Le jeu vidéo change-t-il notre rapport à nous-même ?

 

Il est certain que le jeu vidéo a renouvelé les codes inhérents au jeu. Jouer c’est incarner un personnage, c’est prendre en main et accomplir la destinée du héros que nous devenons. Notre génération a été biberonnée à cette nouvelle interaction, à ces histoires qui s’accomplissent et s’achèvent parce que nous pressons le bon bouton au bon moment. En effet, c’est bien là la force du jeu vidéo, nous apprendre à réussir et nous apprendre à échouer. On essaye, on tâtonne, on doute et on perd, on parle alors de die and retry. Mourir et réessayer. Mourir pour toucher au but. La défaite, la débâcle, la déconfiture sont des éléments essentiels de la vie, au moins aussi formateurs que peut l’être la victoire.

Perdre, c’est se remettre en question, repenser ses acquis, comprendre ses faiblesses, imaginer et inventer de nouvelles voies, de nouvelles manières de réussir.
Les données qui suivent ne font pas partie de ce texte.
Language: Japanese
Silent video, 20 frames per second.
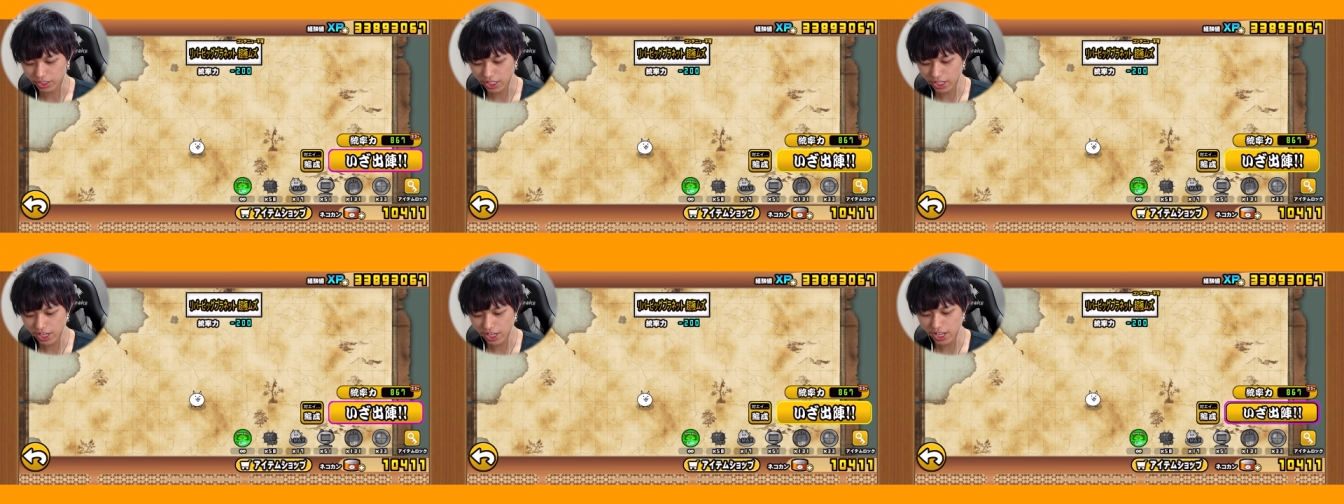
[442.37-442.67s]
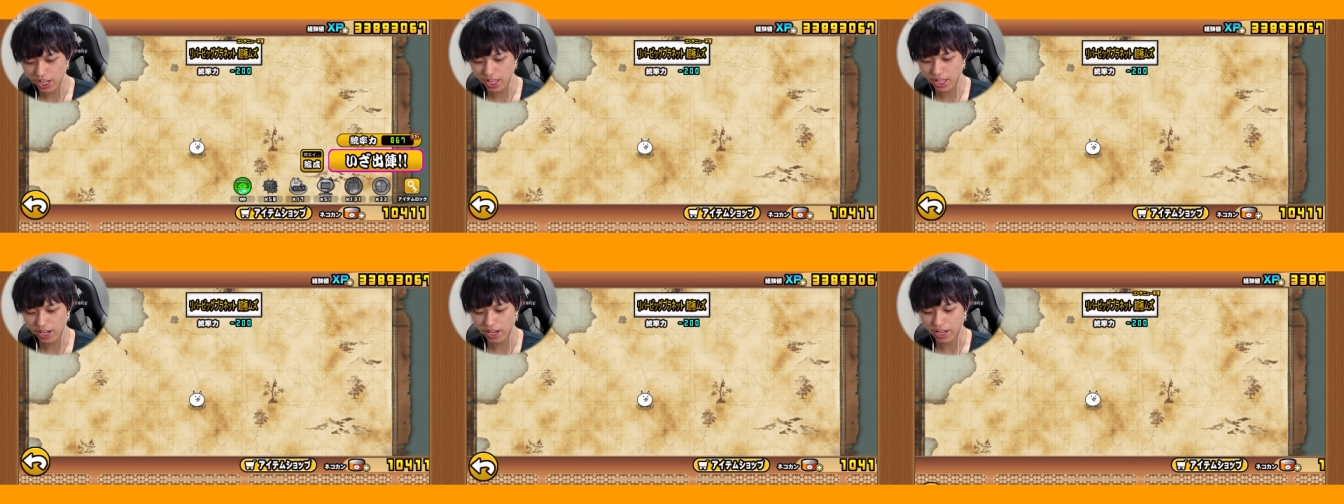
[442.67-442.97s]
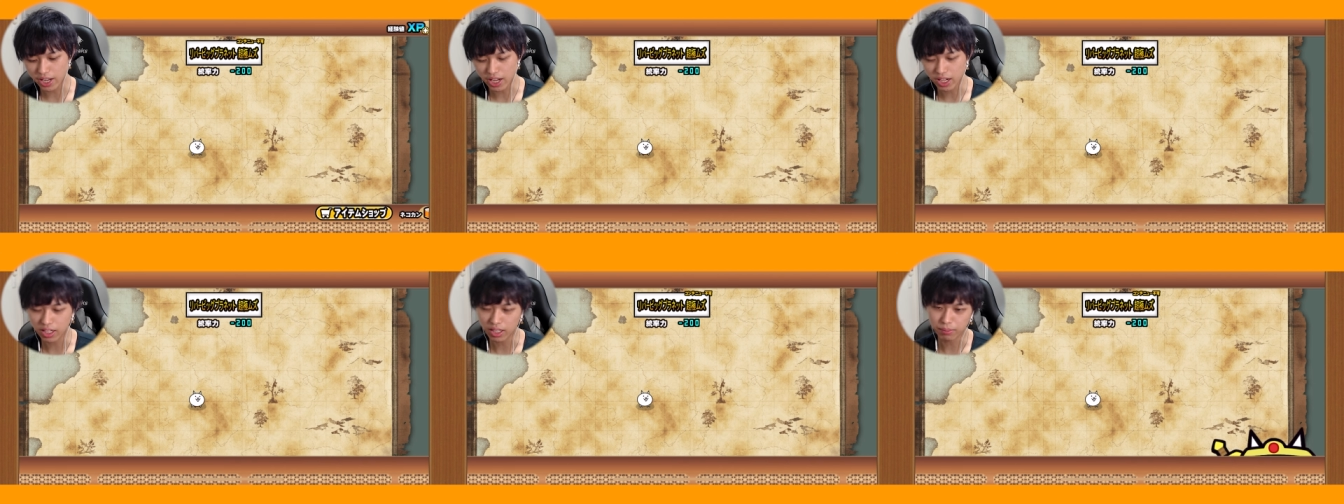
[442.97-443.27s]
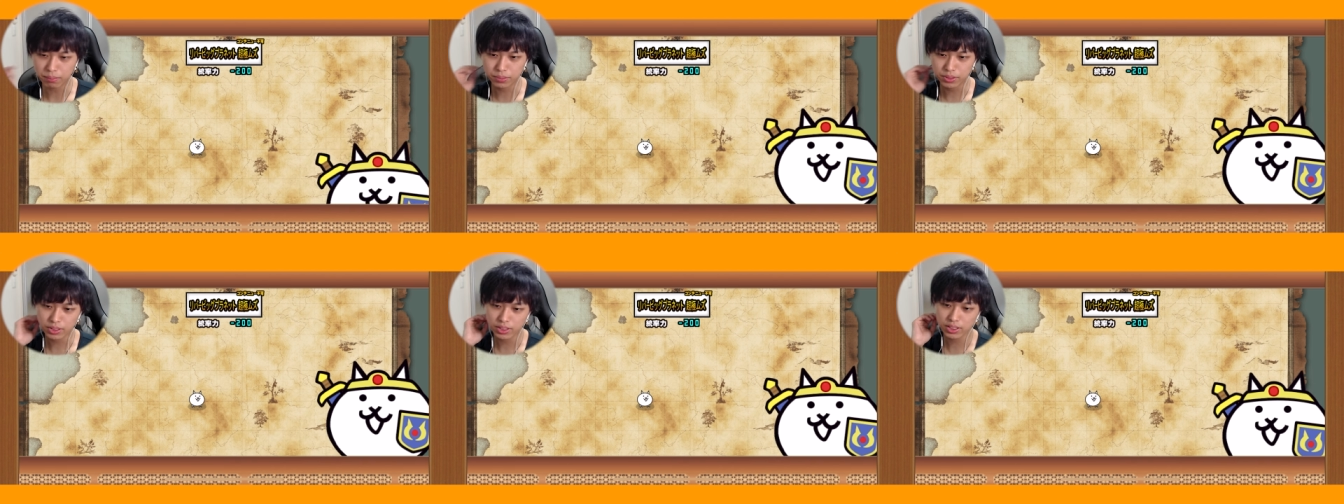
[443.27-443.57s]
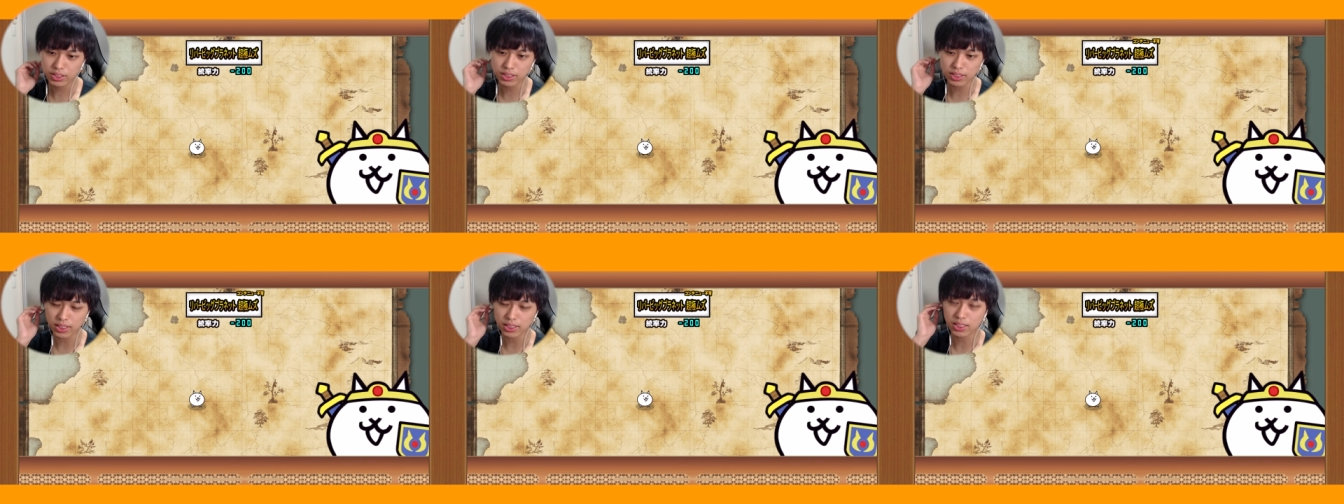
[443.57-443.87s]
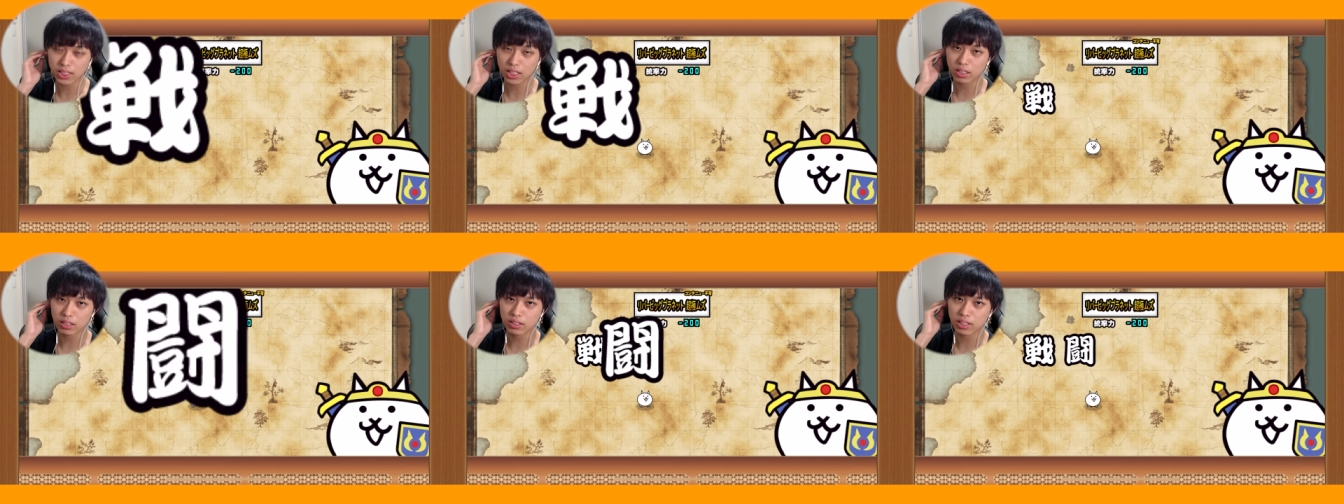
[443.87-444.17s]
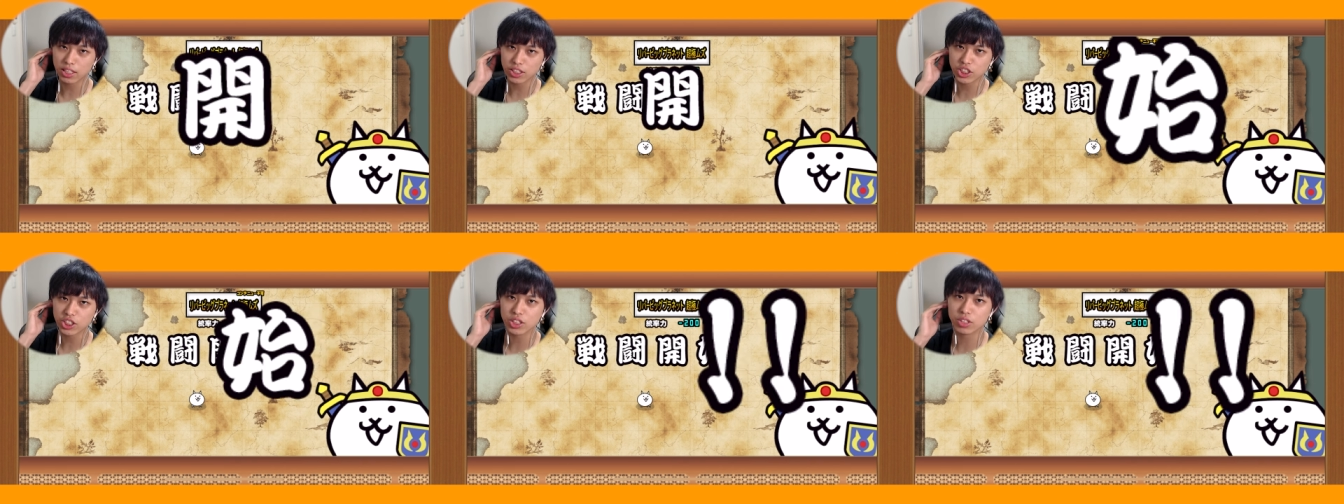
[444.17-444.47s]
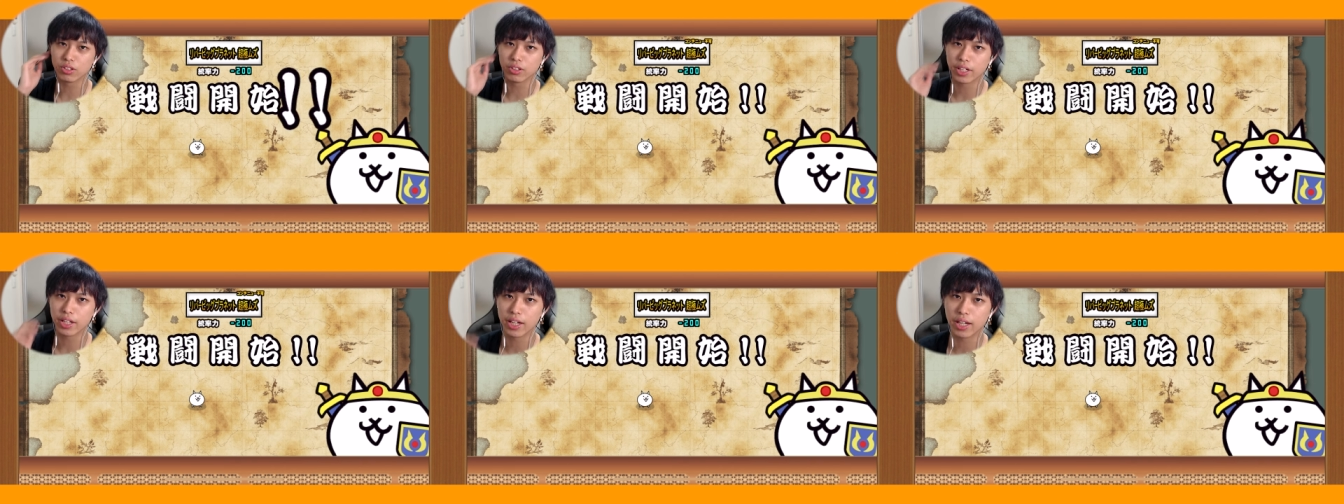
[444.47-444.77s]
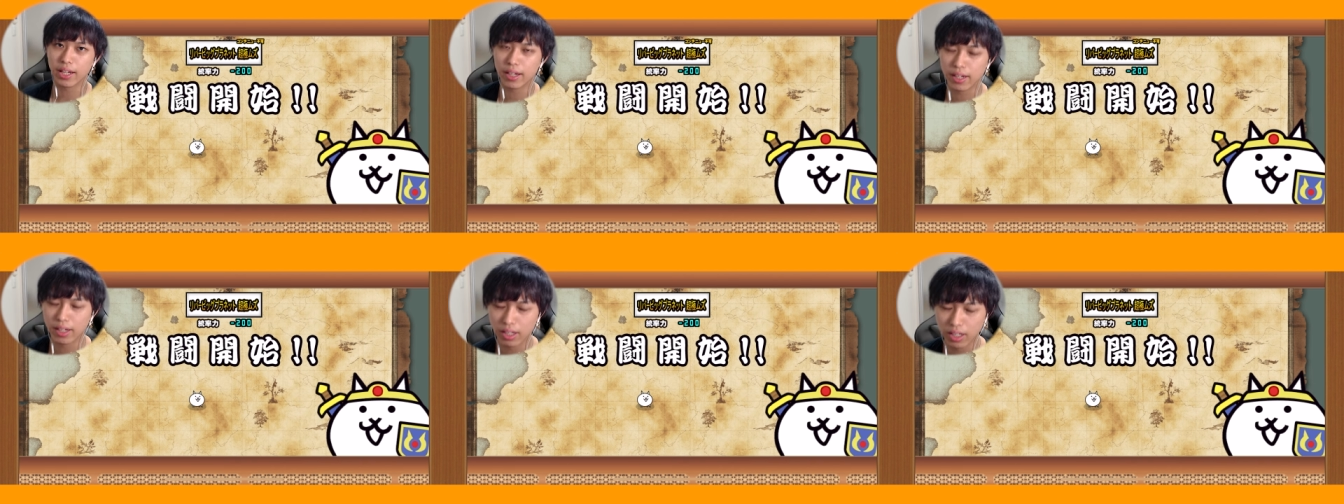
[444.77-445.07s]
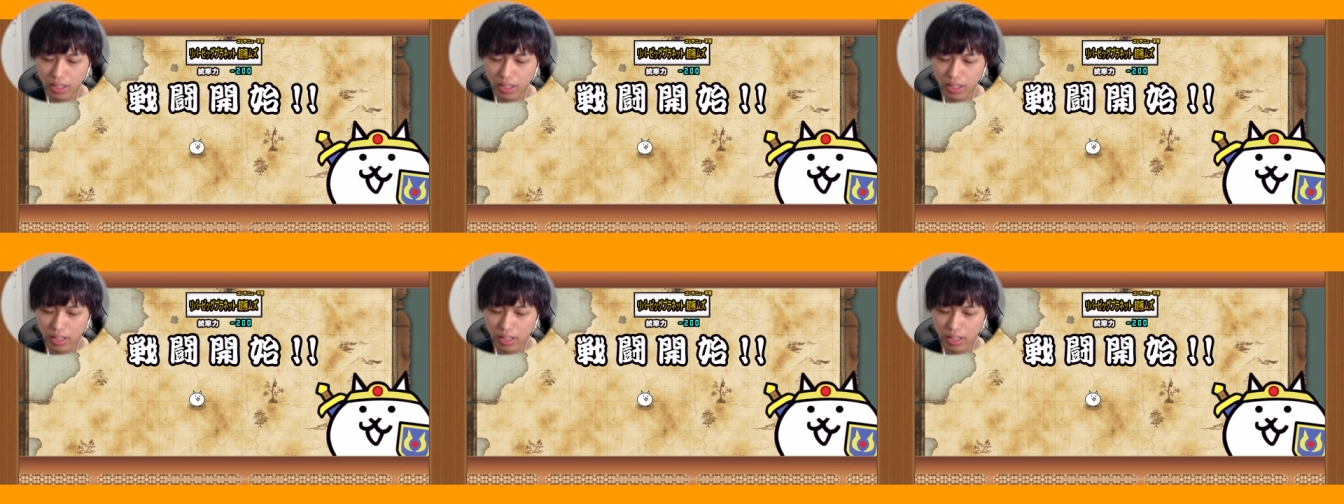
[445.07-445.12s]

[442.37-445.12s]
で、エイリアンがぶっ刺さるらしいので、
Toutes proportions gardées c’est ce que propose ou essaye de proposer le jeu vidéo. D’un Mario à un Call of Duty en passant par des œuvres plus labyrinthiques comme Mass Effect, ou The Witness, vous êtes soumis à un aveu d’échec permanent. Comment, dès lors, vais-je réussir à triompher d’une intelligence artificielle retorse, d’ennemis particulèrement puissants ou d’énigmes ardues ? Il faut repenser sa manière de jouer, réfléchir et observer les faiblesses de son adversaire, la force étant rarement la bonne solution. Quand on joue aux productions du japonais Hidetaka Miyazaki comme Dark Souls ou Bloodborne on intègre un univers exigeant, dur et impitoyable, chaque pas est mesuré, chaque décision est pesée et l’échec, le game over, est inévitable.
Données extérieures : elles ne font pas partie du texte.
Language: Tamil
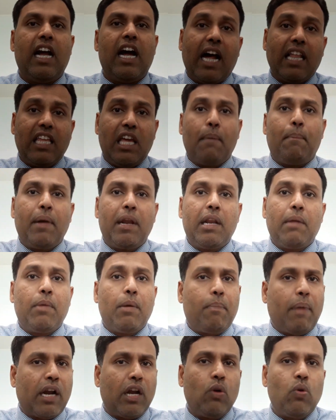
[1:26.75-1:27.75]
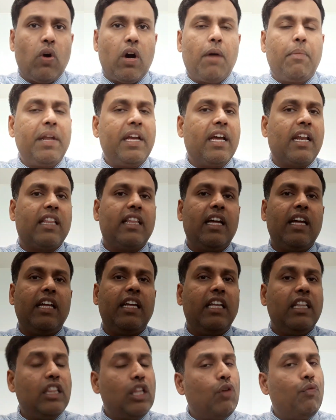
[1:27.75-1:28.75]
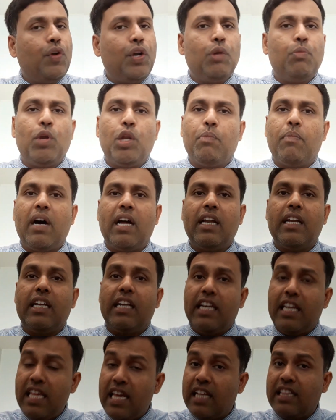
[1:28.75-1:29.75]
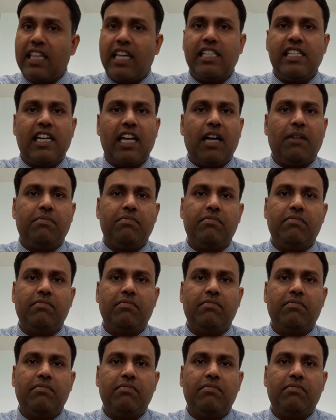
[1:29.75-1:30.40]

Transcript: அது எப்படி நம்ம பண்ணணும் அப்படிங்கிறத இந்த வீடியோ மூலிமா நீங்கள் தெரிஞ்சுக்கலாம்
Dans ce cas, la mort n’est plus une punition, elle est un élément essentiel de l’apprentissage du jeu et est la métaphore de cette initiation nécessaire pour triompher des obstacles. Même si la difficulté est élevée, même si le mur semble décidément trop haut, à force d’entrainement et d’abnégation, d’intelligence et de ruse, il est possible de vaincre. De vaincre avant d’affronter un nouvel obstacle insurmontable. C’est bien là la philosophie d’une série comme Dark Souls, vous réussirez parce que vous aurez perdu, parce que vous aurez, au préalable, jeté rageusement votre manette. Cependant et comme souvent il faut rester nuancé dans ses propos, d’abord parce que tout un pan du jeu vidéo n’invite pas à l’échec, bien au contraire.
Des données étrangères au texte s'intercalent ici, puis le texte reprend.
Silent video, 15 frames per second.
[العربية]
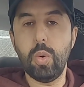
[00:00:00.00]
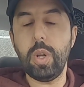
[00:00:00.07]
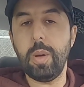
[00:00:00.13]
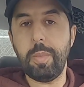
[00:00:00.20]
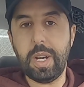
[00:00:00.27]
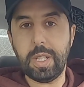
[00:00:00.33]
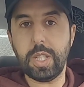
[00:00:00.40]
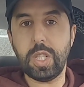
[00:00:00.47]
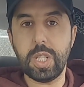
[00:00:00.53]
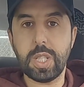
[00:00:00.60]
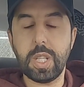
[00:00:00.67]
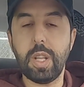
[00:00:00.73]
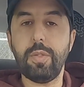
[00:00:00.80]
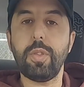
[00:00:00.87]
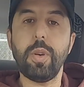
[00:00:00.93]
ولا ما غاديش
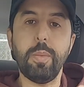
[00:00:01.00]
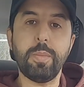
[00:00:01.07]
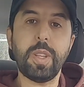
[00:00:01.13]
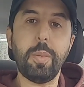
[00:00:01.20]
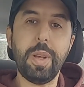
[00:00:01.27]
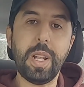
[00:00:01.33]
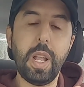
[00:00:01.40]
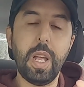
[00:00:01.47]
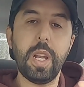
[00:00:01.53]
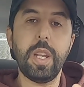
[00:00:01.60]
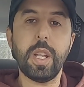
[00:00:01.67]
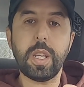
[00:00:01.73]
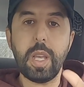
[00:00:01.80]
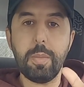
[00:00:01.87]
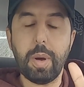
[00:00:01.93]
يستضيفك من طبيعه الحال
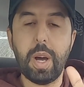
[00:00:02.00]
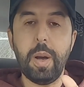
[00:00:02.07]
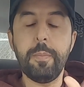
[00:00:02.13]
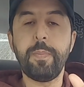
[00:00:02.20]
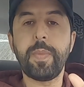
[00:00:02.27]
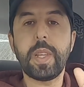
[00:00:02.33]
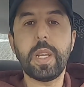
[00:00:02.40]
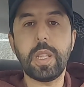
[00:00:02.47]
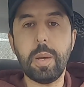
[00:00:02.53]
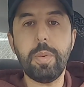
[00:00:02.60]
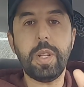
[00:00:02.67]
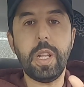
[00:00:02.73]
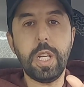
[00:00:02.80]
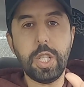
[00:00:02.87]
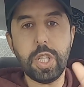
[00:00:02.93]
هنا كيبقى
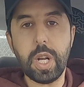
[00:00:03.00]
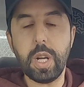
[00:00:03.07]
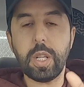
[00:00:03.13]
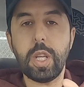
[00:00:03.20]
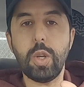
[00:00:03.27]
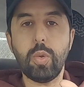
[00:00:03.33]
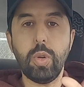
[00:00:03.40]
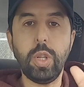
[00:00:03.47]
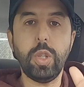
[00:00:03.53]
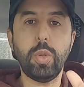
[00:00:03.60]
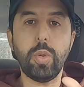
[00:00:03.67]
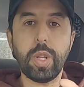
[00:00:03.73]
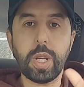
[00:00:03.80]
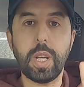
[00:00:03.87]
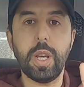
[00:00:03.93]
ضابط الهجره كيكون
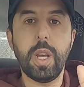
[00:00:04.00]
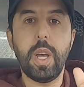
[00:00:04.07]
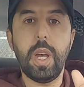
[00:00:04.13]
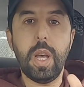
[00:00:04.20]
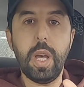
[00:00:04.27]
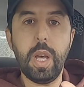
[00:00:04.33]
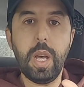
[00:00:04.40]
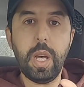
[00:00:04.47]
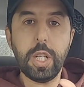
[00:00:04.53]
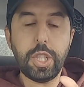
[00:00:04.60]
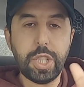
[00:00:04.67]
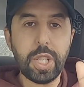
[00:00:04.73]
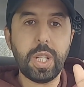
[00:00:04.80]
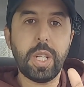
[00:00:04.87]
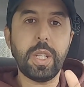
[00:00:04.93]
عنده ذاك آه،
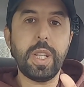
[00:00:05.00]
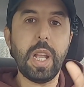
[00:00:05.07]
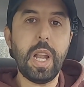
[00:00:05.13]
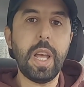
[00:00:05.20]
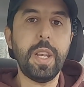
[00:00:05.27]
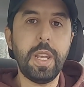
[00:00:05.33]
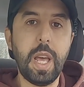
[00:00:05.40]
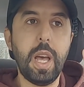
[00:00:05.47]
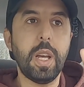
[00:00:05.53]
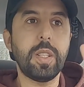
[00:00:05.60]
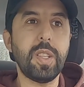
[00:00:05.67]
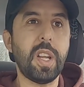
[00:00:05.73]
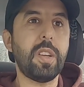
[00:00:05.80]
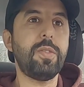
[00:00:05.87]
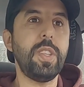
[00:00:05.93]
الشك ديال انه
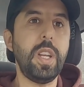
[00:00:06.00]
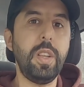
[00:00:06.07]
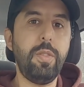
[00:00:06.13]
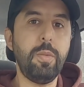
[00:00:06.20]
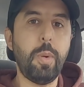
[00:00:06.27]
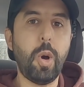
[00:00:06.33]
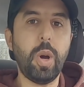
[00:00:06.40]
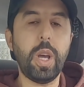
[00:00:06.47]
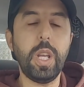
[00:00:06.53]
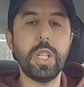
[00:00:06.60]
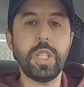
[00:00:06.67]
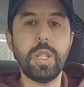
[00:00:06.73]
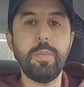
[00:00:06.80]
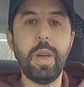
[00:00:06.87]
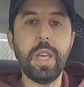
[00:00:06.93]
تعرفت عليه في المواقع
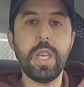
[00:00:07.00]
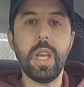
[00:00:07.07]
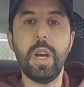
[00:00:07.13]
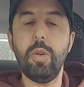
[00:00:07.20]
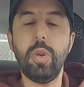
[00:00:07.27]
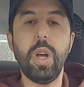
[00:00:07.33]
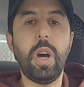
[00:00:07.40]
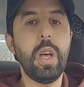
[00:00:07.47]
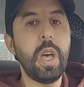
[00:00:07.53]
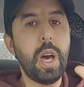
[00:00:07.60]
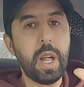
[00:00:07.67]
الاجتماعيه ولا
On prône la facilité, ce qu’on appelle le casual gaming ; on joue pour s’amuser, pour se détendre et non pas pour passer toute une soirée sur une énigme incompréhensible ou sur un boss bien trop fort. Pour retrouver cette douce sensation d’échec, le joueur doit accomplir une démarche personnelle en choisissant certains types de jeu ou en sélectionnant une difficulté plus élevée. En outre, des jeux dits narratifs comme les productions Telltale insistent plus sur l’intensité d’un scénario, sur la complexité des personnages que sur les obstacles que vous rencontrerez. Enfin, nous avons déjà parlé de cette scission entre virtualité et réalité et échouer mille fois dans un jeu vidéo ne sera jamais comparable aux milles échecs que vous subirez dans votre vie. Le jeu, parce qu’il est un jeu, se détache du réel et reste fidèle à sa qualité de fiction, il est empreint d’imaginaire. Quand on joue, on intègre un cercle magique qu’il est difficile de prolonger au-delà d’un temps et d’un espace ludique.

Finalement, il ne s’agit pas de se demander si le jeu vidéo imprègne notre vie, il le fait autant que la littérature ou le cinéma, mais de voir comment il nous touche et de quelles manières il peut nous influencer. Certaines œuvres vidéoludiques doivent nous interroger intimement dans notre rapport à nous-même, face aux questionnements de la société et au futur que l’on façonne. Comme le mythe avec lequel il tisse de nombreux liens, le jeu est porteur d’une vérité intrinsèque ; une vérité que l’on cherche et que l’on a besoin d’entendre. Une vérité puissante et bien réelle. Nous sommes et serons des hommes qui jouent. Des homo ludens.